For the first sentence, reviewers are more likely to expect details about the curriculum; for the second, details about how many or which students will be trained.
Their second question is “what is this about”, and they look for the answer in a strong and active verb. Too much academic writing converts strong verbs into nouns — a process called nominalization. Usually, this requires adding a weak or auxiliary verb. Consider these sentences:
- The team will meet monthly.
- The team will have a monthly meeting.
Those two extra words seem negligible here… but if you nominalize just half your verbs, you’ll waste a full page in a 20-page proposal.

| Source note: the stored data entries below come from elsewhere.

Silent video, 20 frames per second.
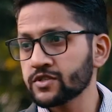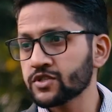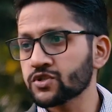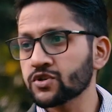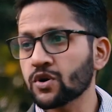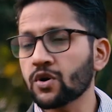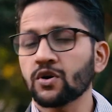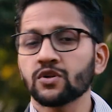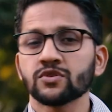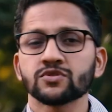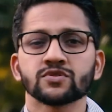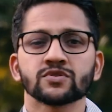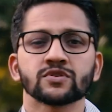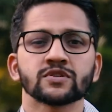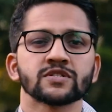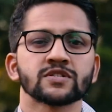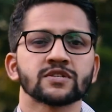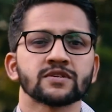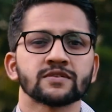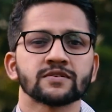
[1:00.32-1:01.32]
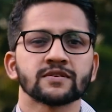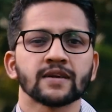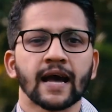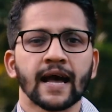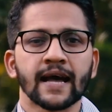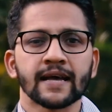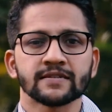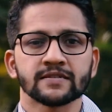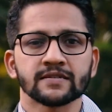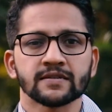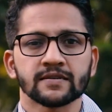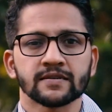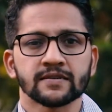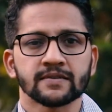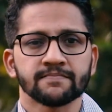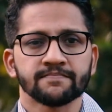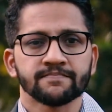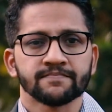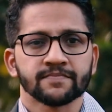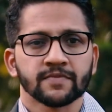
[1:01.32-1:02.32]
is also considered as a
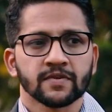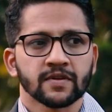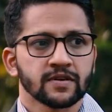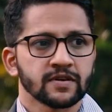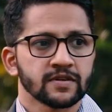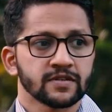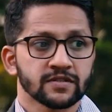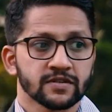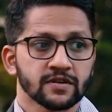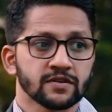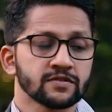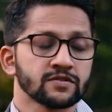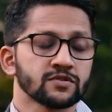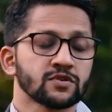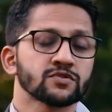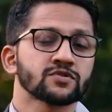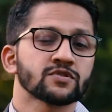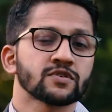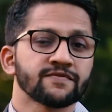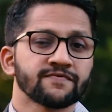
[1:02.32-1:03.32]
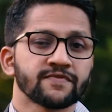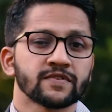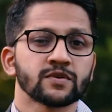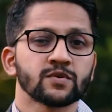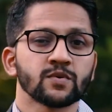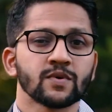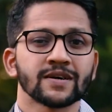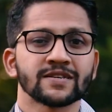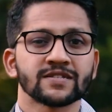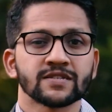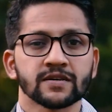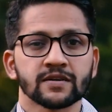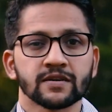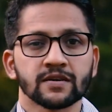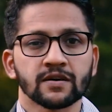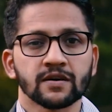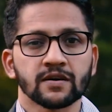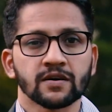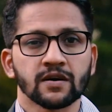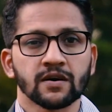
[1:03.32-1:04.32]
is also referred to as a
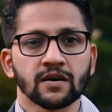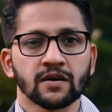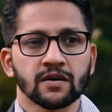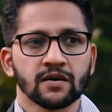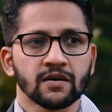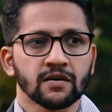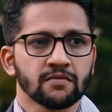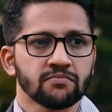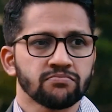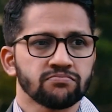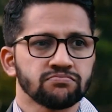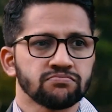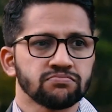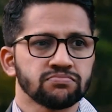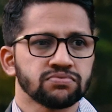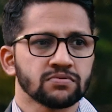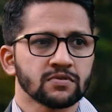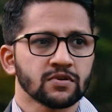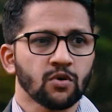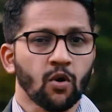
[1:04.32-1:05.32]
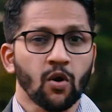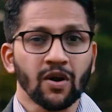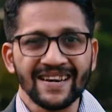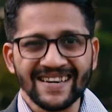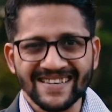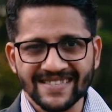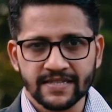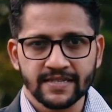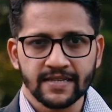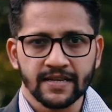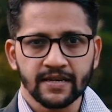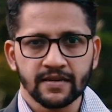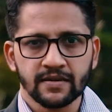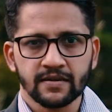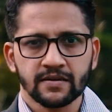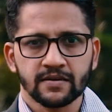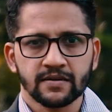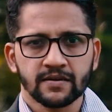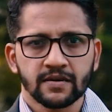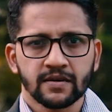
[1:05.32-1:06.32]
coiled snake,
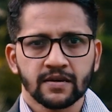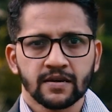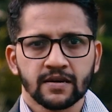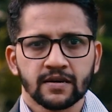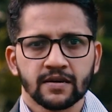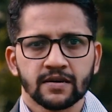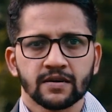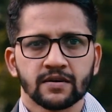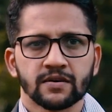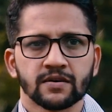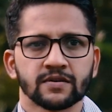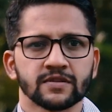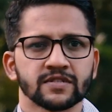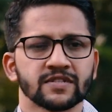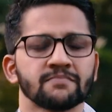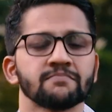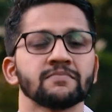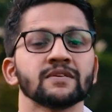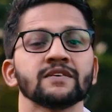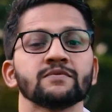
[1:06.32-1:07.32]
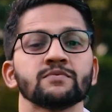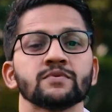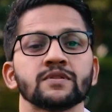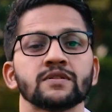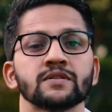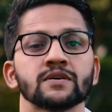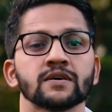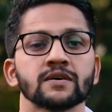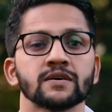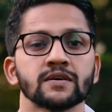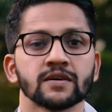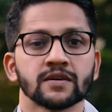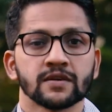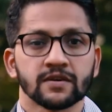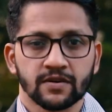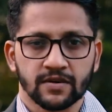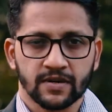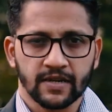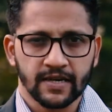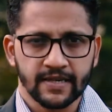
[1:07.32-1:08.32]
resembling with the
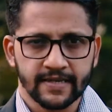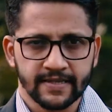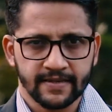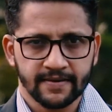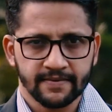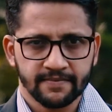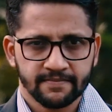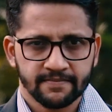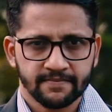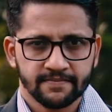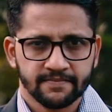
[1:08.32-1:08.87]
Kundalini.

The reviewers’ third question is “how does the material link backward and forward?” They look for context and perspective at the start of a sentence or paragraph – what Gopen and Swan call the topic position. To maintain your proposal’s logical flow, reserve the topic position for old material and connect it to what follows. If you put new material here, you’ll change the focus of your story and increase the chance readers will follow the wrong trail.
Their final question is ”what material warrants my attention?” They expect to find new and important material at the end of a section, paragraph, sentence, or even a clause. This is the stress position – and Gopen and Swan claim that the misplacement of stress-worthy information is the number one writing/reading problem.
The topic and stress positions are especially important in panel reviews which have a mix of “expert” and “lay” readers. Even a National Institutes of Health (NIH) study section which appears to be populated by experts in your field will include people who are less attenuated to the fine points of your arguments.
The lay readers need context to understand where you’re headed. They’re more likely to parse the topic position closely but defer to the experts’ judgments about their details. The opposite holds for the experts — they’ll skim the topic position but read the stress position closely to evaluate your theory and methods.
You will win more grants if you align your points with reader expectations. This reader-oriented approach echoes Joan Didion’s thoughts about sentence structure. Rhetoric is like real estate: the three most important concerns are location, location, and location.